INSTRUCTIONS TO FOLLOW
The answer must be every line from the entries below that includes "frames".

EXTRACTED MATERIAL

○ ○ ○

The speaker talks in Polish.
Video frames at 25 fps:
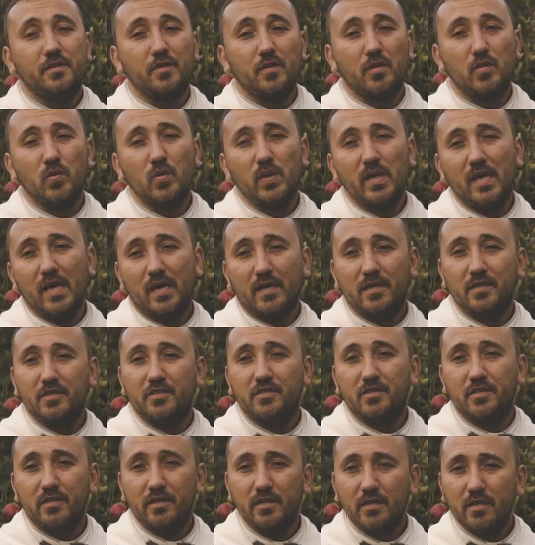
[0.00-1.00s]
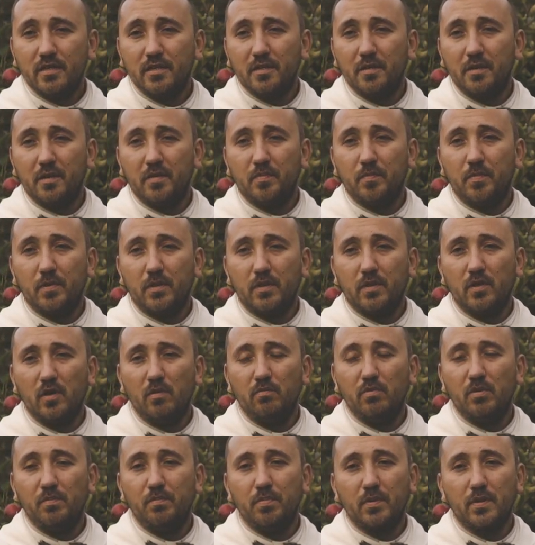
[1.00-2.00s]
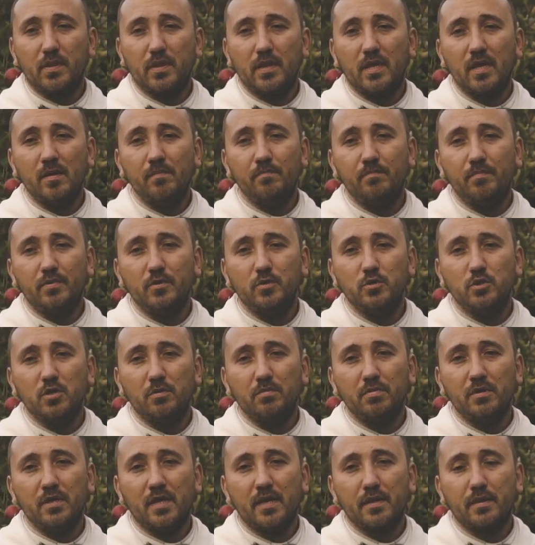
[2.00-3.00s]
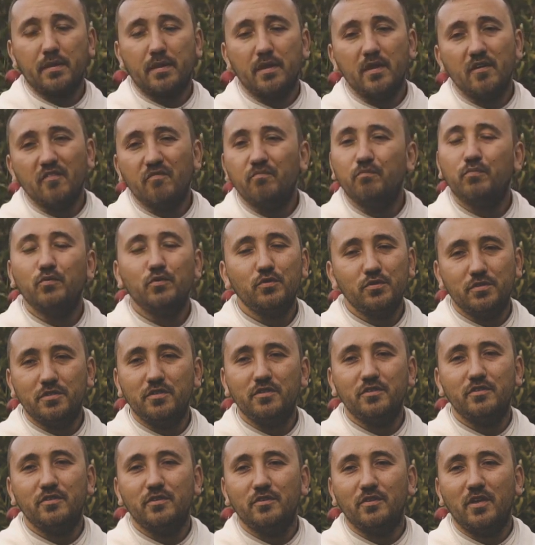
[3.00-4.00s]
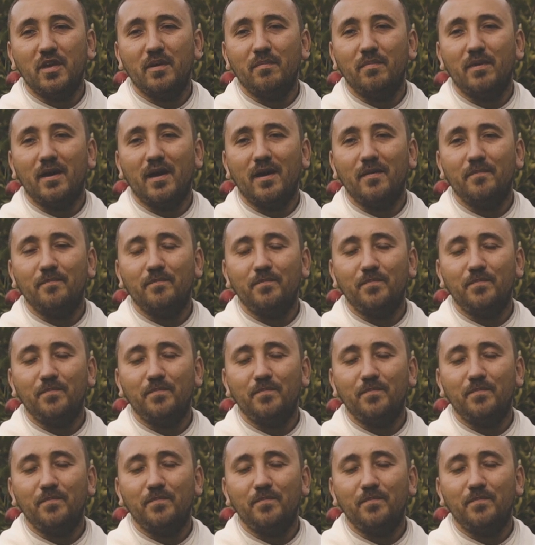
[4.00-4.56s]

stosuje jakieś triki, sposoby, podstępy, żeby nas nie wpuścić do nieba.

○ ○ ○

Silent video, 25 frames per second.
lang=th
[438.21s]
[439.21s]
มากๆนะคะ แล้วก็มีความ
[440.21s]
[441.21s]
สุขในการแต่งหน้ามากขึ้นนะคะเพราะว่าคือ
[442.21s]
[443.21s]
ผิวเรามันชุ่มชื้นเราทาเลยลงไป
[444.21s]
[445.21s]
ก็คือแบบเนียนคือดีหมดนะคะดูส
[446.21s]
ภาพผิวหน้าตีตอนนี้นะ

○ ○ ○

ANSWER TO THIS EXERCISE
Video frames at 25 fps:
Silent video, 25 frames per second.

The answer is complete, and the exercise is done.